Actually I think volatile storage may be a thing of the past in the not too distant future - I can only see it remaining in very small localised caches. But otherwise no, I don't think it's going to go that far regarding software replacing hardware. It's simply too cheap, quick and energy efficient to have a well defined function on it's own hardware. The software approach would be most useful where you have a less well defined or changing function, but it would be too wasteful to dedicate expensive flexible chip estate to meanial tasks.
I reckon the external devices will be ditched once sufficient spare cycles are available. I can't think of a single argument for them to stay. Each one consists of specialised hardware for implementing a particular version of a very narrow task. Too inflexible and very inefficient compared with concentrating all resources in one place.
Inflexible, yes. But inefficient? Remember the hardware designs, masks etc. are already done. They just have to stamp out as many as needed. The only cost is the material cost, which as they are implementing a narrow task is usually quite efficient.
Using a centralised resource to provide the same function is only possible if there are spare cycles as you say, but what about tasks which are more than just very temporary?
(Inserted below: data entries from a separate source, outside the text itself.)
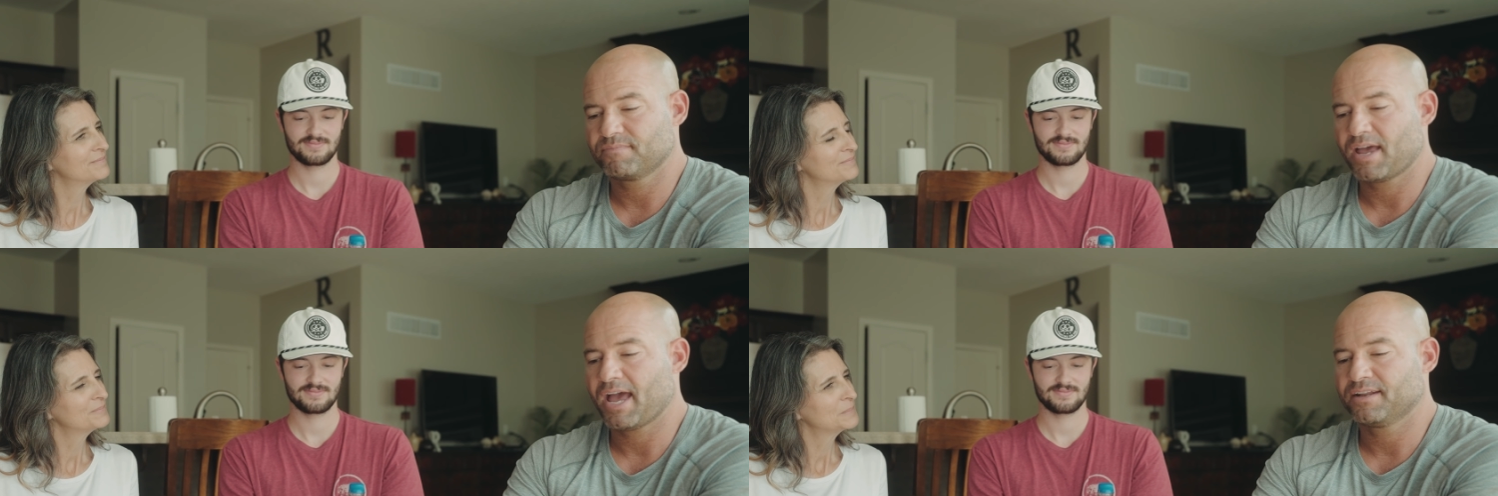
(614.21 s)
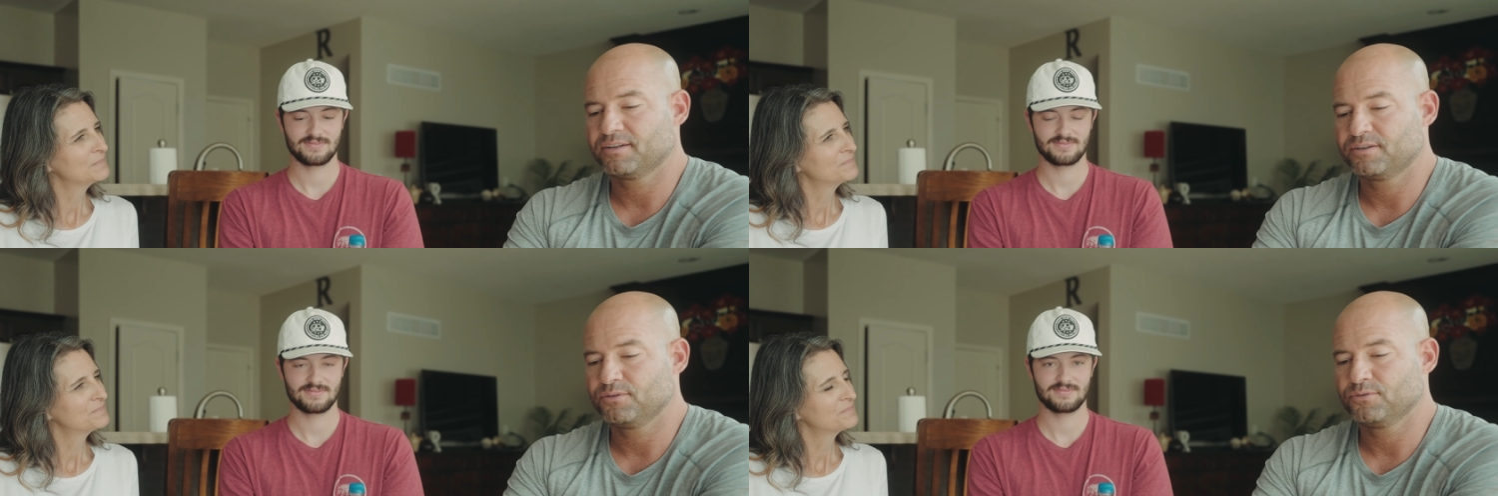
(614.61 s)
Speaker 1: had
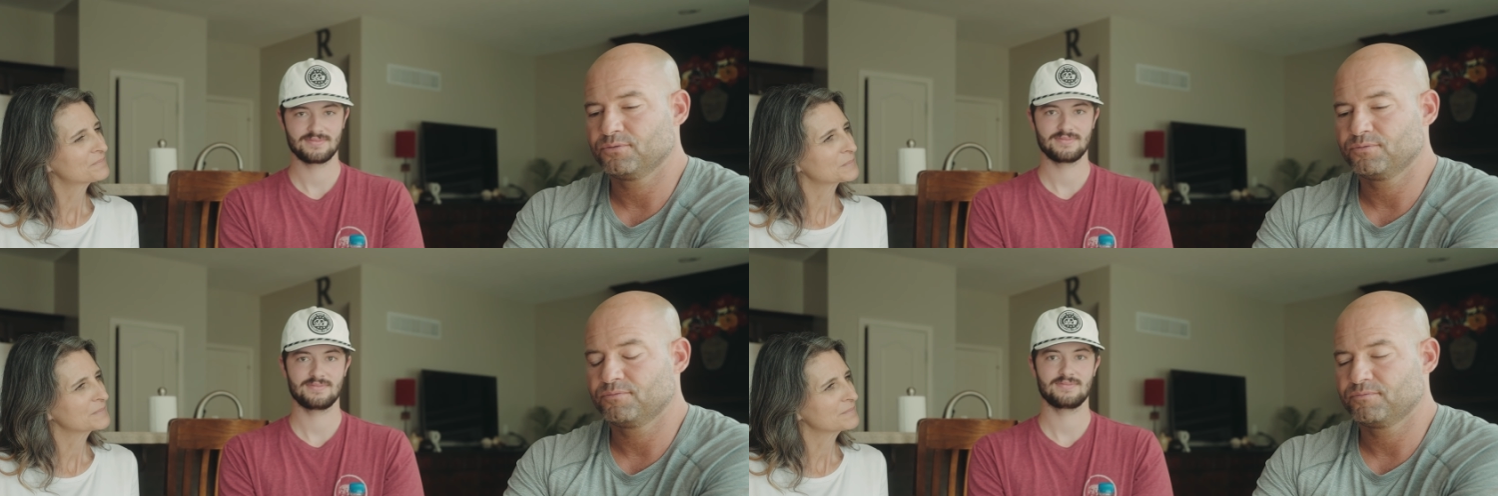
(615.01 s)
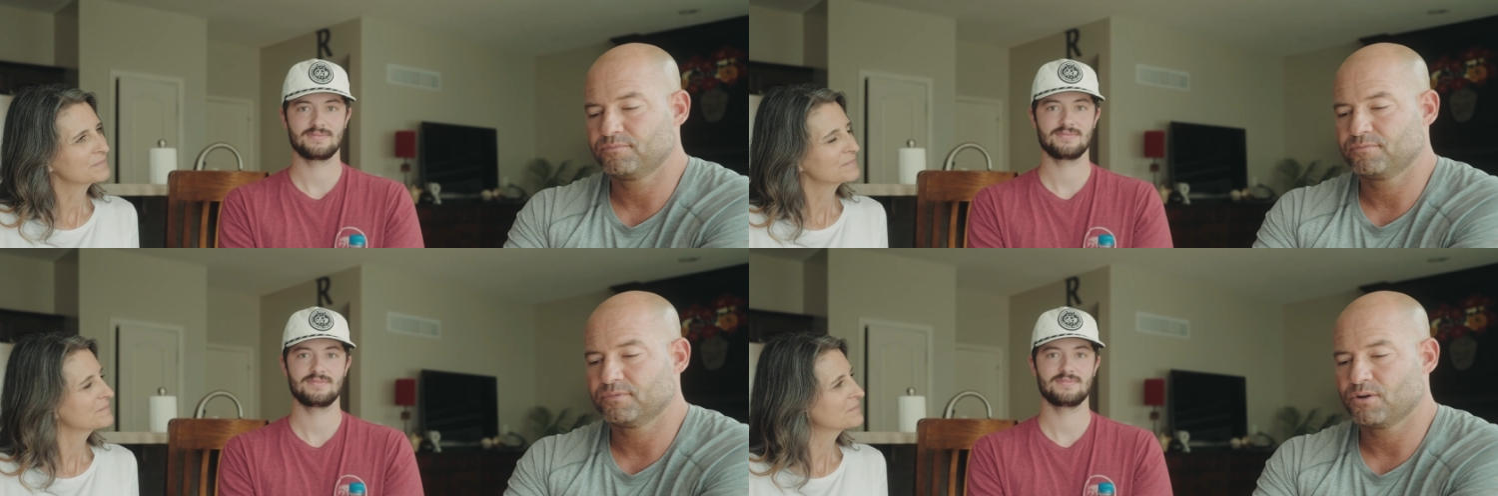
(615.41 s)
to do
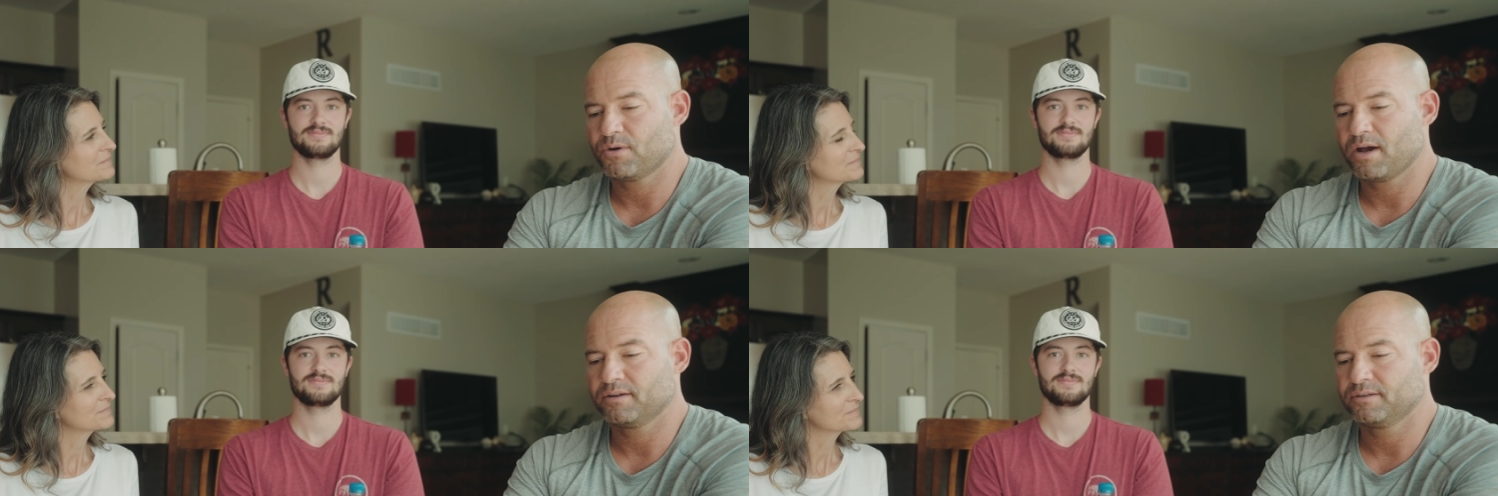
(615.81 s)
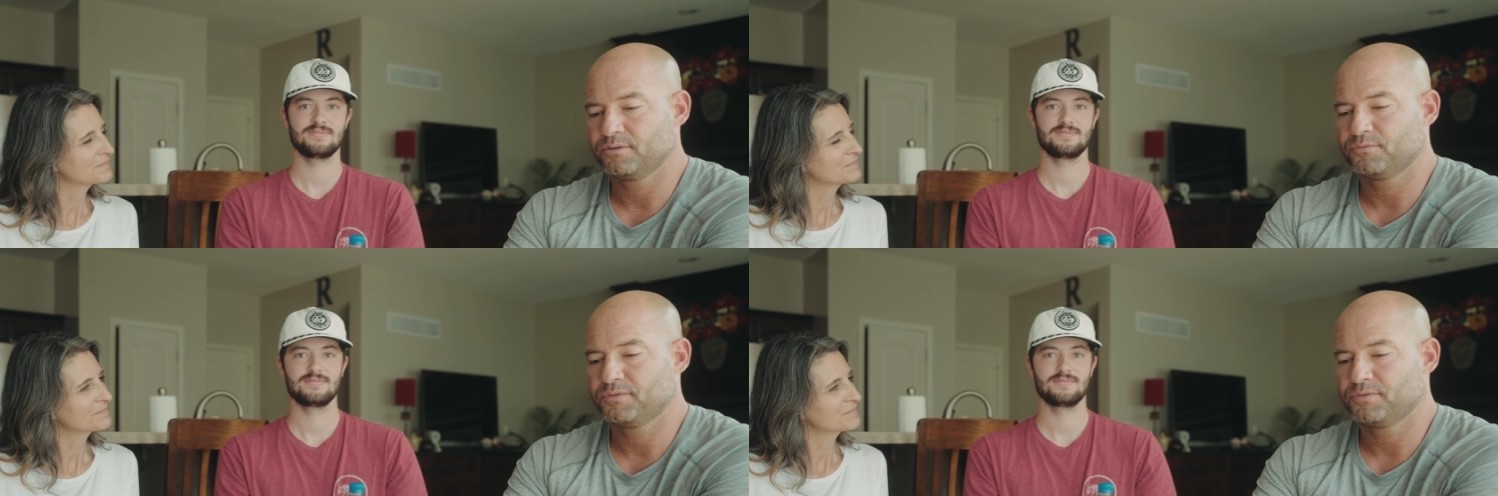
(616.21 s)
go out and do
You don't want your network to cut out just because you've thrown a hard sum at your CPU. So you'd have to reserve resources for these tasks all the time. It doesn't matter what bit actually gets reserved, the point is you are still reserving something that was designed to do more than you're actually using, therefore it's inefficient. If you're going to reserve something, you might as well have it be the smallest, most efficient for the task, thing possible.